L'Explication Prémisse
Cet article permet à une caution (personne qui garantit la dette d’un tiers) et à un codébiteur solidaire d’invoquer la compensation — c’est-à-dire de faire « s’annuler » des créances réciproques — quand le créancier doit lui-même de l’argent au débiteur principal ou à l’un des coobligés. Concrètement, si le créancier doit de l’argent au débiteur principal, la caution peut faire valoir cette dette pour diminuer (ou annuler dans la limite) ce qu’on lui réclame. De même, un codébiteur solidaire peut utiliser ce que le créancier doit à un autre codébiteur pour faire réduire la part de celui-ci dans la dette commune.
Marie cautionne le prêt de Pierre auprès de la banque pour 10 000 €. La banque doit par ailleurs 1 500 € à Pierre (par exemple remboursement d’un dépôt). Si la banque réclame 10 000 € à Marie en tant que caution, Marie peut opposer la compensation : la banque devra d’abord tenir compte des 1 500 € qu’elle doit à Pierre, et la somme réclamée à Marie sera réduite à 8 500 €. Autre exemple : Paul et Sophie sont codébiteurs solidaires d’un prêt de 20 000 €. La banque doit 4 000 € à Sophie. Paul peut faire valoir cette dette de la banque envers Sophie pour déduire la part divisible de Sophie du total, ce qui réduit la somme que la banque peut demander à Paul.
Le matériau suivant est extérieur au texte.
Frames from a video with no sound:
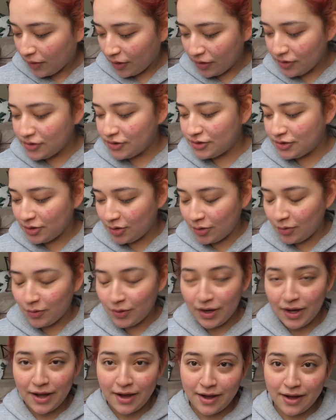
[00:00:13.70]
So
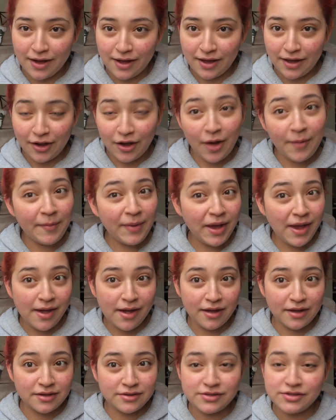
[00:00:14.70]
I got my
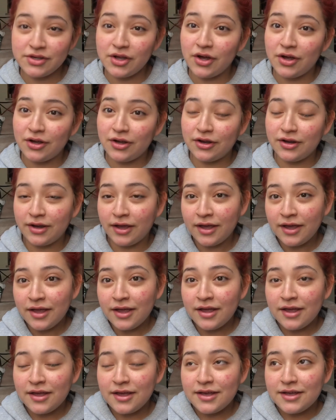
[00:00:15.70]
hands on
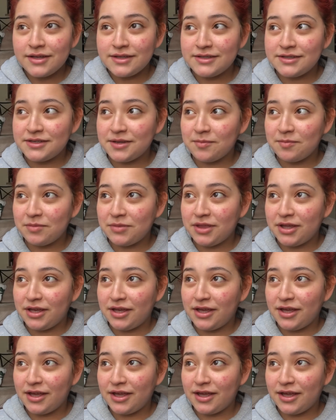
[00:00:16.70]

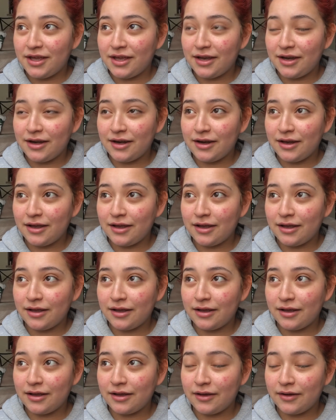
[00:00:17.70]
something
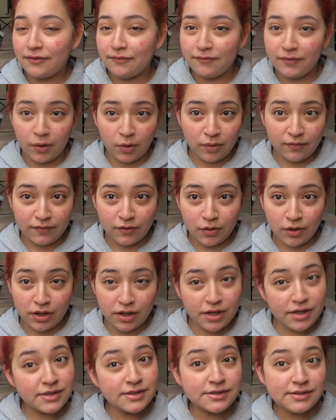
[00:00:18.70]
very
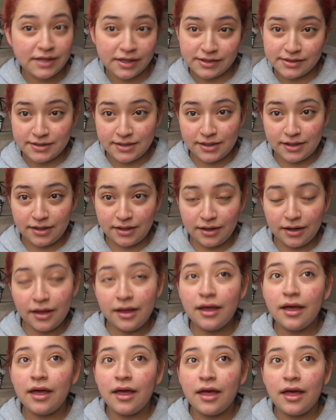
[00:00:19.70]
exciting.
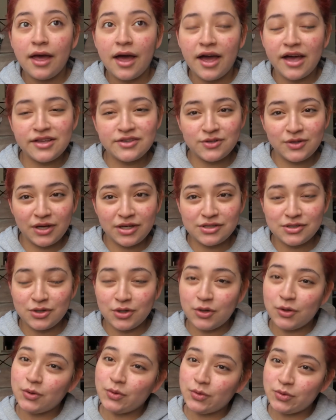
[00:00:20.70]
As you guys
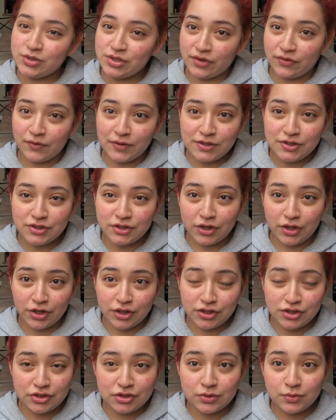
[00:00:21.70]
know, Jeffree Star
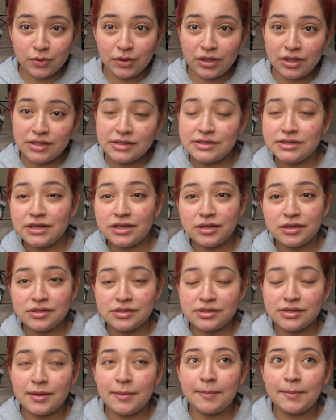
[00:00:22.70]
just released his
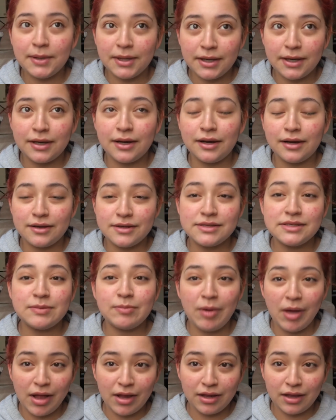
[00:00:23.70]
Bloodlust
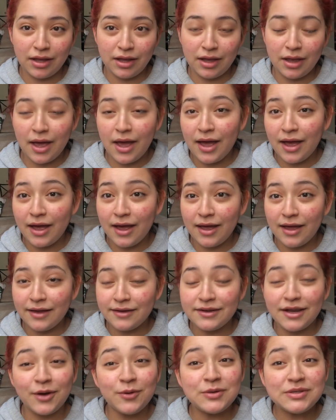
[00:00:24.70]
palette and
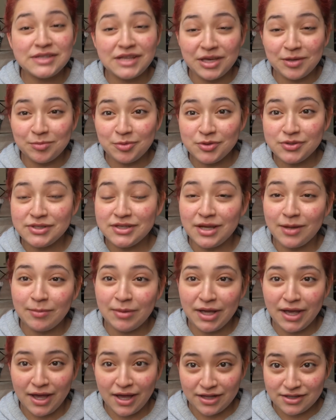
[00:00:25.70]
I was able to get my
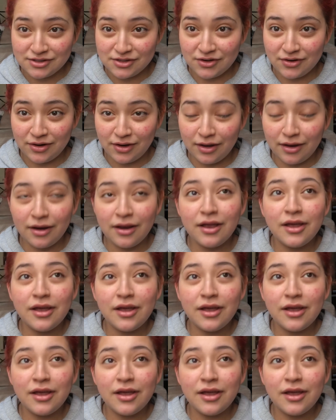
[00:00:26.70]
hands on it,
- Bénéficiaires : la caution et le codébiteur solidaire peuvent invoquer la compensation dans les situations prévues.
- Condition de base : il faut une dette réciproque entre le créancier et le débiteur principal (pour la caution) ou entre le créancier et l’un des coobligés (pour le codébiteur solidaire).
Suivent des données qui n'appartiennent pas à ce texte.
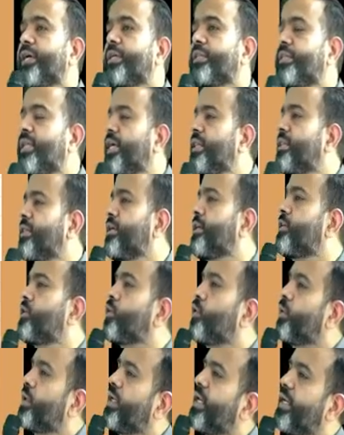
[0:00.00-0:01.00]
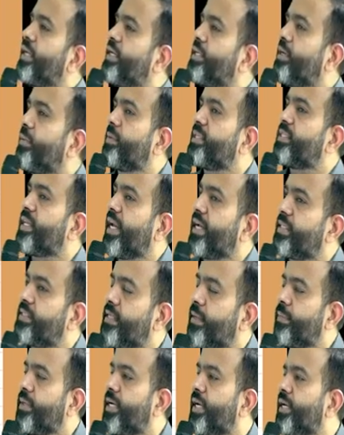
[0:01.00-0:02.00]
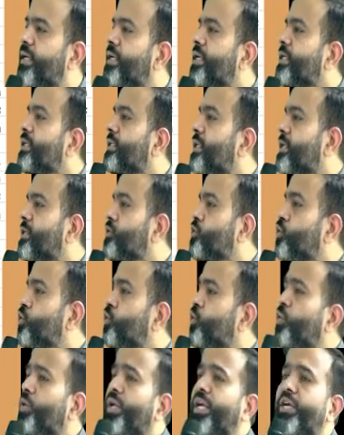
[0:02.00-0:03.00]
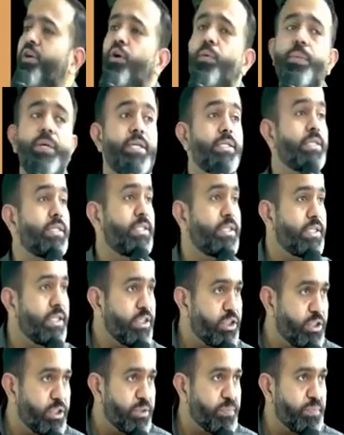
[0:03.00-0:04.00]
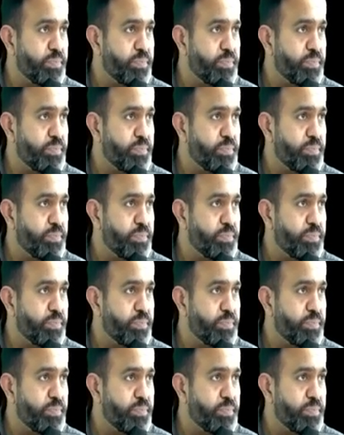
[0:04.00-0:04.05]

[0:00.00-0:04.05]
Then their total income is exempted. There is no need of registration.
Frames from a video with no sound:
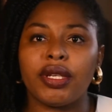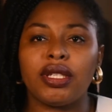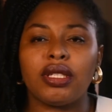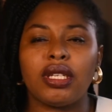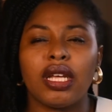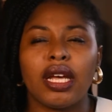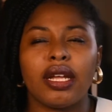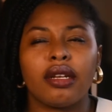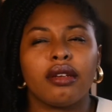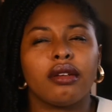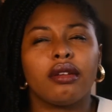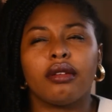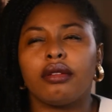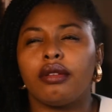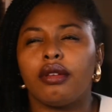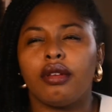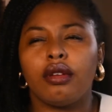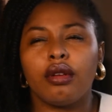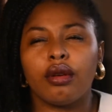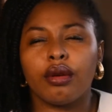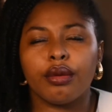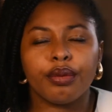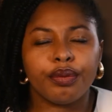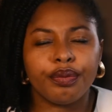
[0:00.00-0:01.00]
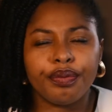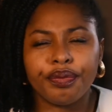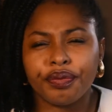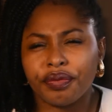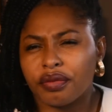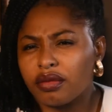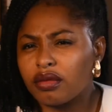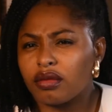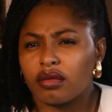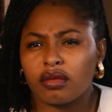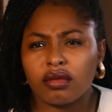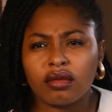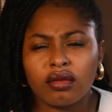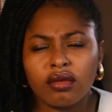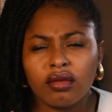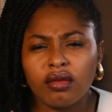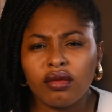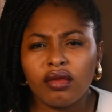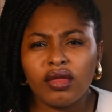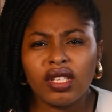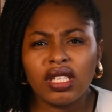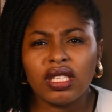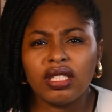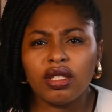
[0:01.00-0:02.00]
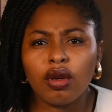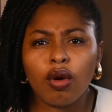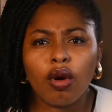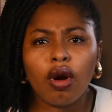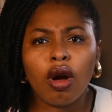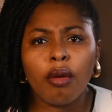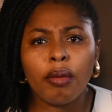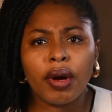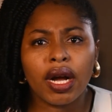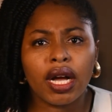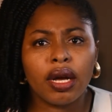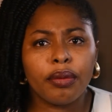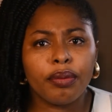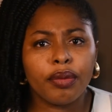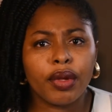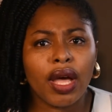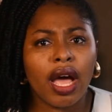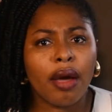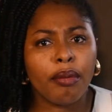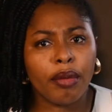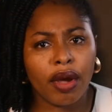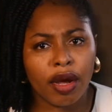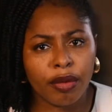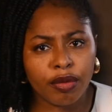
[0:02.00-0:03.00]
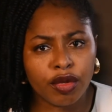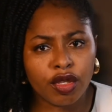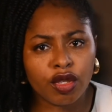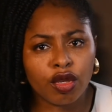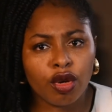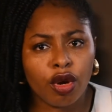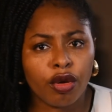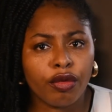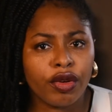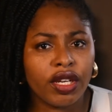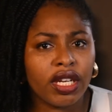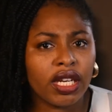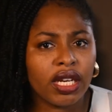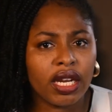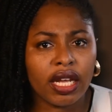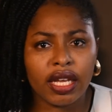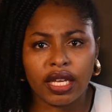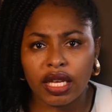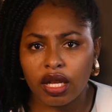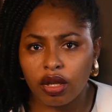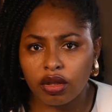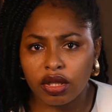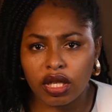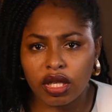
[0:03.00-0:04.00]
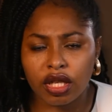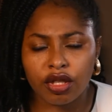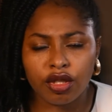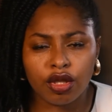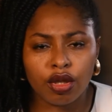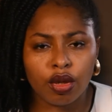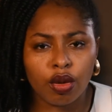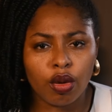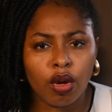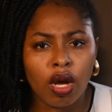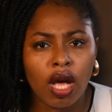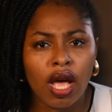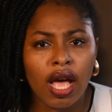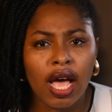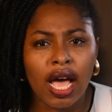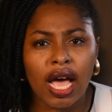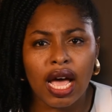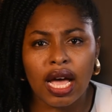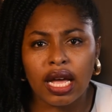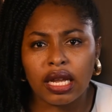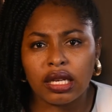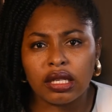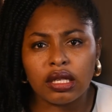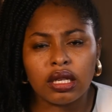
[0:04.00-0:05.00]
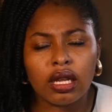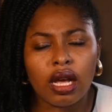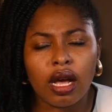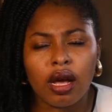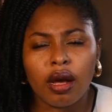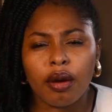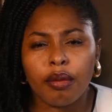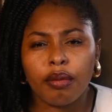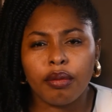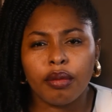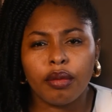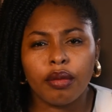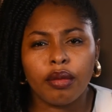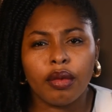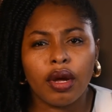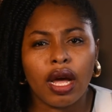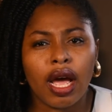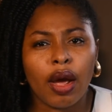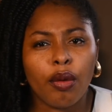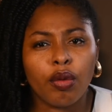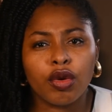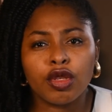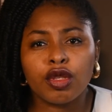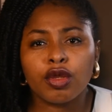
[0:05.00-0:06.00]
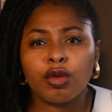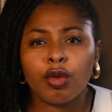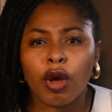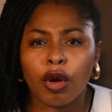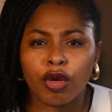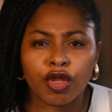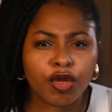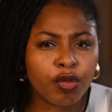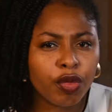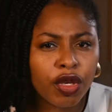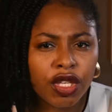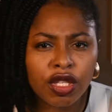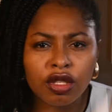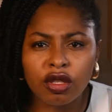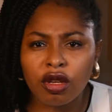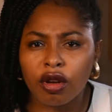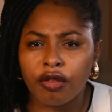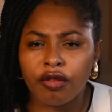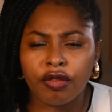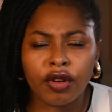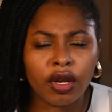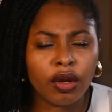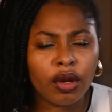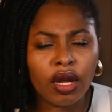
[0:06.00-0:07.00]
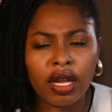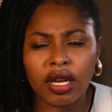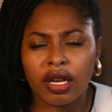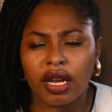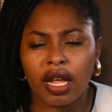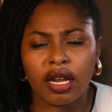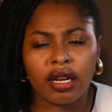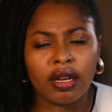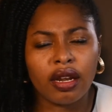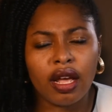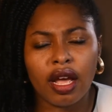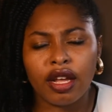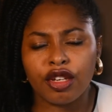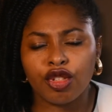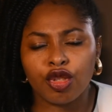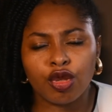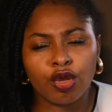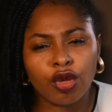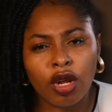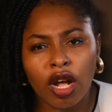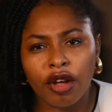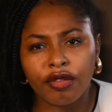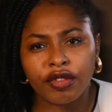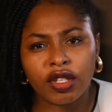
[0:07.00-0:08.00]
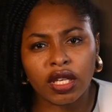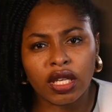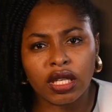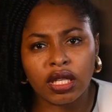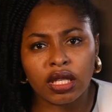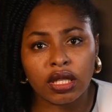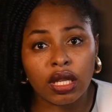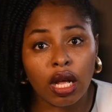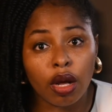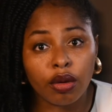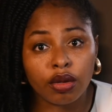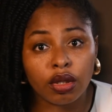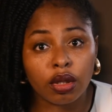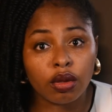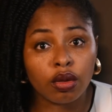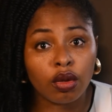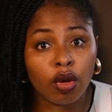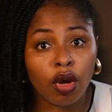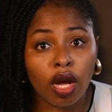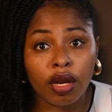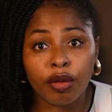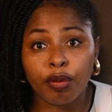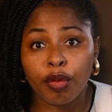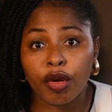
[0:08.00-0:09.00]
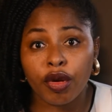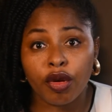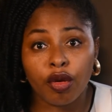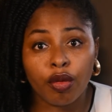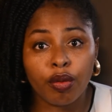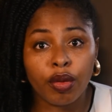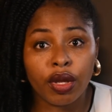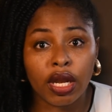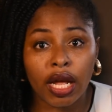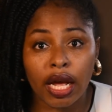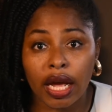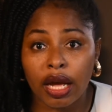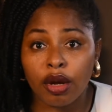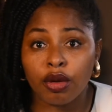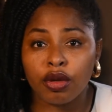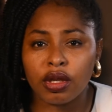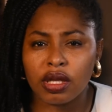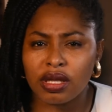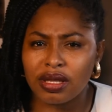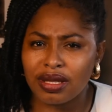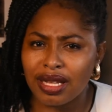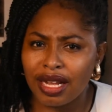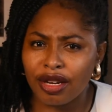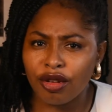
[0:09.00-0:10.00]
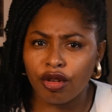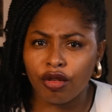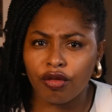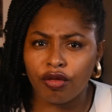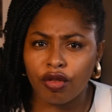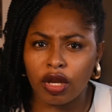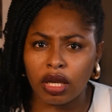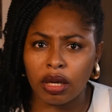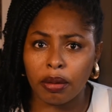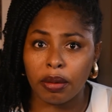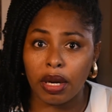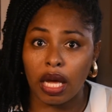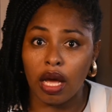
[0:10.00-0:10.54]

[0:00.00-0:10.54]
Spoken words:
but then, you know, they'll come back and I'm sorry that I yelled at you. And I was pissed off and I shouldn't have taken it out on you. And Pierre will be like, "I understand your view," and I'm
- Effet : la compensation réduit ou éteint la créance du créancier dans la limite du montant de la dette qu’il doit.
- Pour le codébiteur solidaire : la compensation sert à faire déduire la part divisible de l’un des coobligés du total de la dette solidaire.
- Nature procédurale : il s’agit d’une exception/défense opposable au créancier lorsque celui‑ci réclame la somme.
- Conditions générales de la compensation (applicables) : les créances doivent, en pratique, être certaines, liquides et exigibles pour être compensées.